C++ Accelerated Massive Parallelism

Wed, June 15, 2011, 09:16 AM under GPGPU | ParallelComputing

At AMD's Fusion conference Herb Sutter announced in his keynote session a technology that our team has been working on that we call C++ Accelerated Massive Parallelism (C++ AMP) and during the keynote I showed a brief demo of an app built with our technology. After the keynote, I go deeper into the technology in my breakout session. If you read both those abstracts, you'll get some information about what C++ AMP is, without being too explicit since we published the abstracts before the technology was announced.

You can find the official online announcement at Soma's blog post.

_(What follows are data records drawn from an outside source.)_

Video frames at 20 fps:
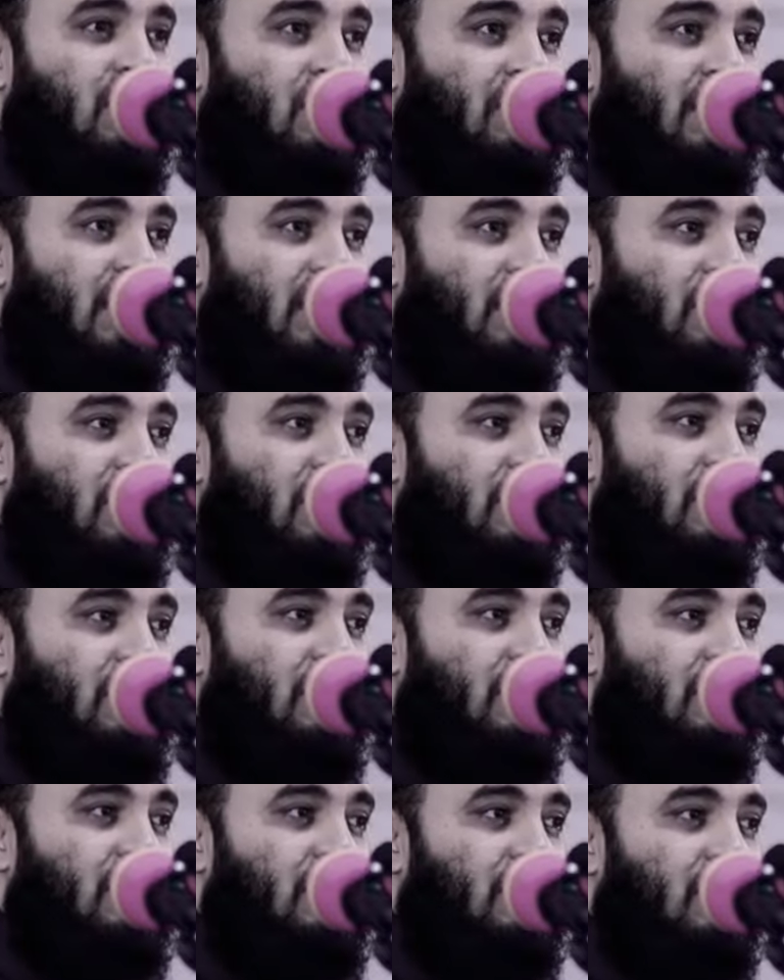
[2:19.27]
কথা কন
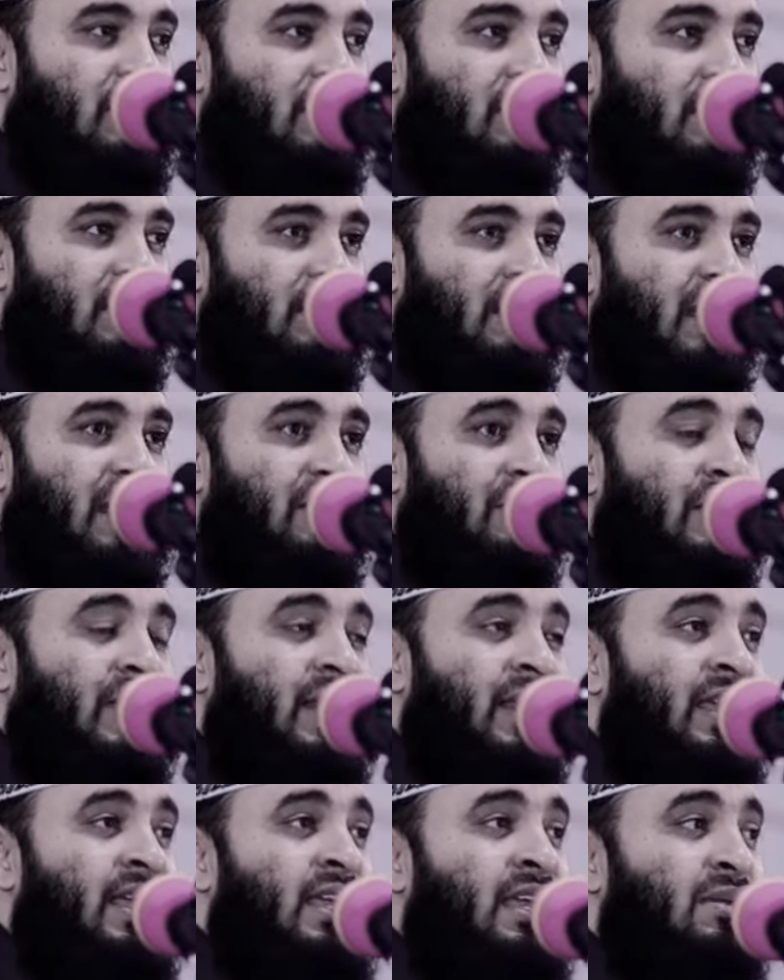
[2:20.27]
তার
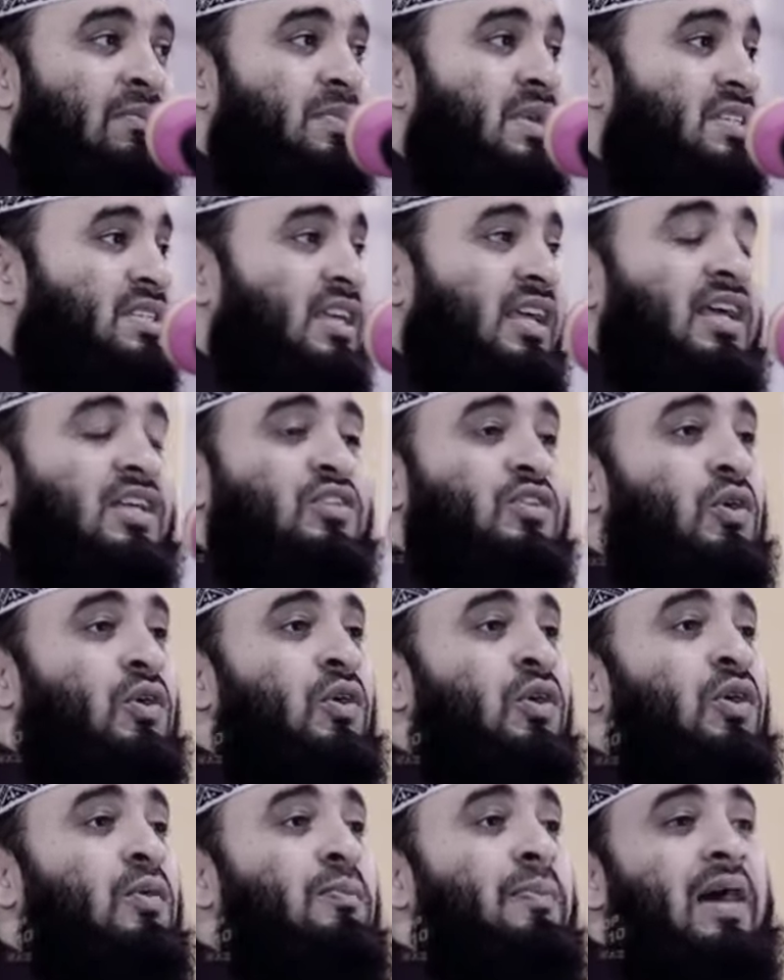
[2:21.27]
মানে বেঁচে গেছো
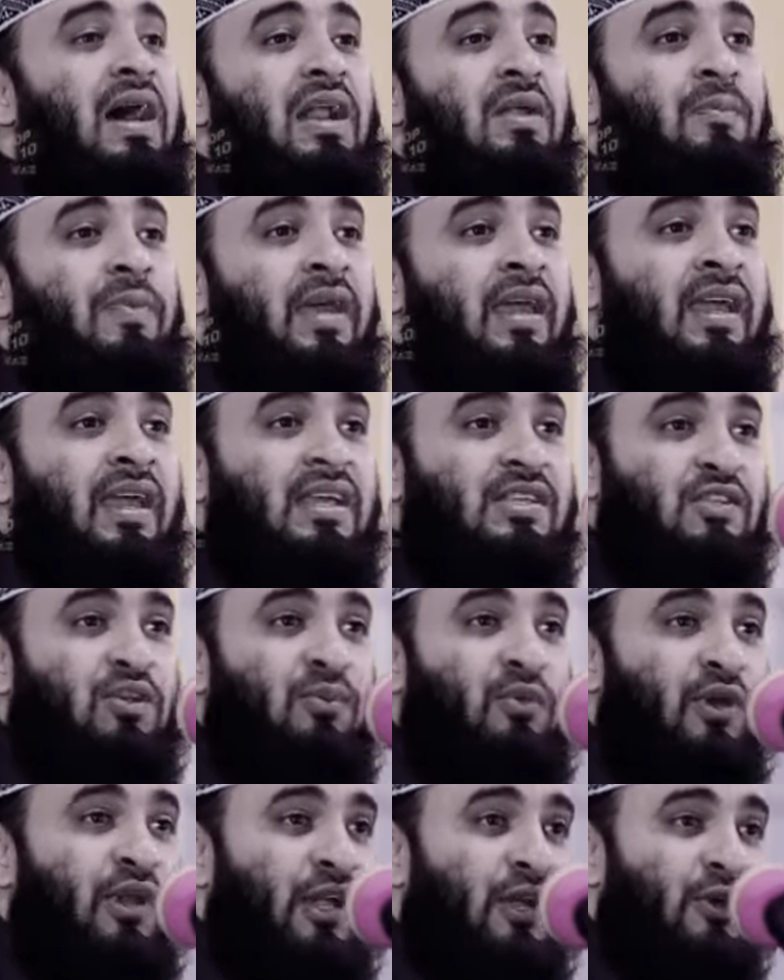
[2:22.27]
পার পেয়ে গেছো
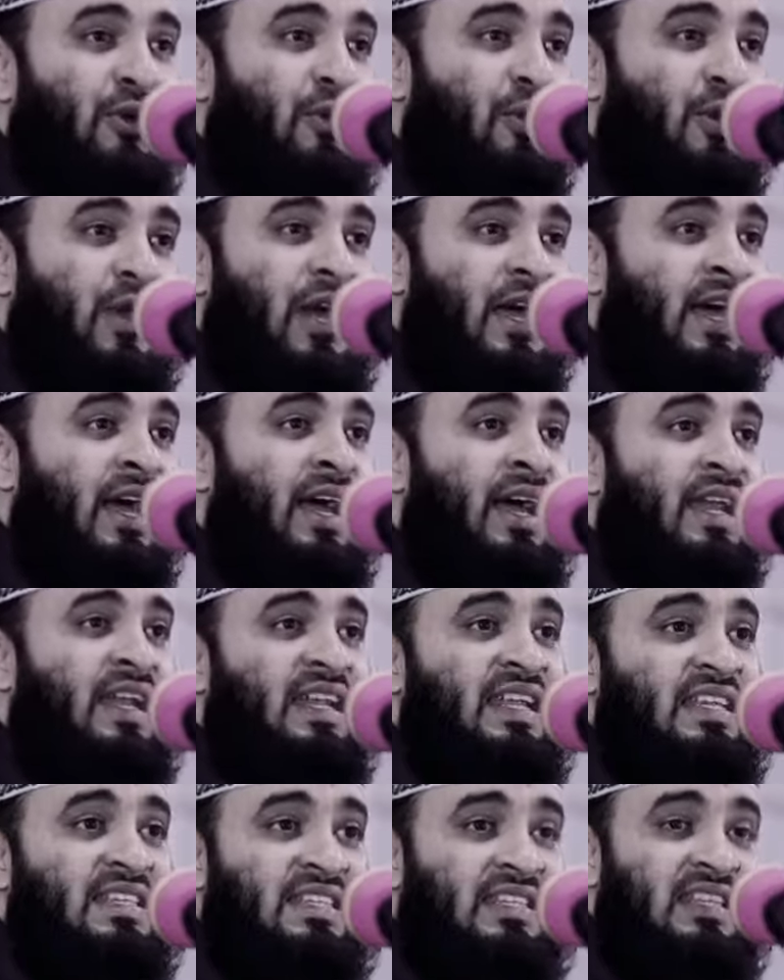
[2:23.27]
মনে করো না
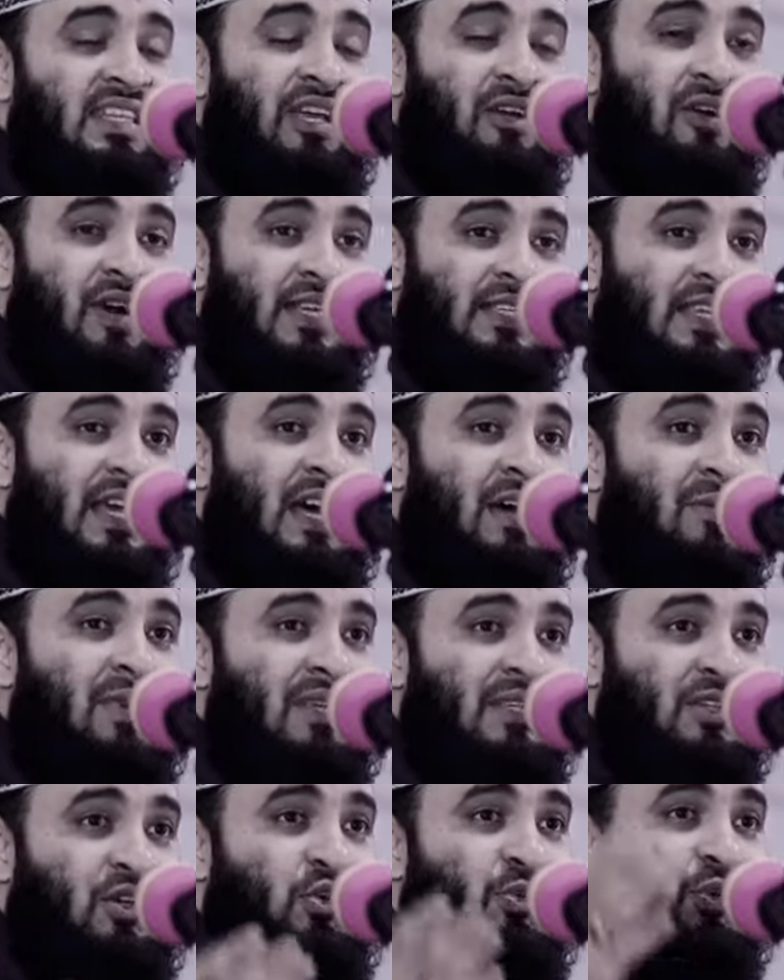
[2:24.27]
নিজ দিয়েও আজাব
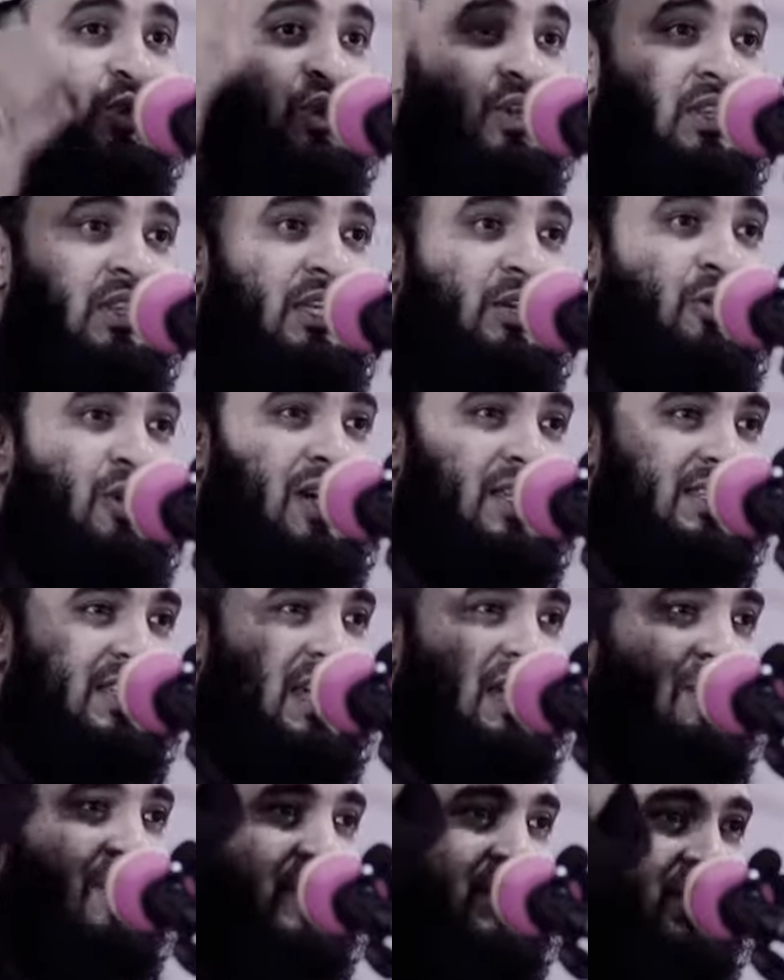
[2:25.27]
আছে উপর দিয়েও আজাব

Here, I just wanted to capture the key points about C++ AMP that can serve as an introduction and an FAQ. So, in no particular order…


  1. lowers the barrier to entry for heterogeneous hardware programmability and brings performance to the mainstream, without sacrificing developer productivity or solution portability.
  2. is designed not only to help you address today's massively parallel hardware (i.e. GPUs and APUs), but it also future proofs your code investments with a forward looking design.
  3. is part of Visual C++. You don't need to use a different compiler or learn different syntax.
  4. is modern C++. Not C or some other derivative.
  5. is integrated and supported fully in Visual Studio 11. Editing, building, debugging, profiling and all the other goodness of Visual Studio work well with C++ AMP.
  6. provides an STL-like library as part of the existing concurrency namespace and delivered in the new amp.h header file.
  7. makes it extremely easy to work with large multi-dimensional data on heterogeneous hardware; in a manner that exposes parallelization.
  8. introduces only one core C++ language extension.
  9. builds on DirectX (and DirectCompute in particular) which offers a great hardware abstraction layer that is ubiquitous and reliable. The architecture is such, that this point can be thought of as an implementation detail that does not surface to the API layer.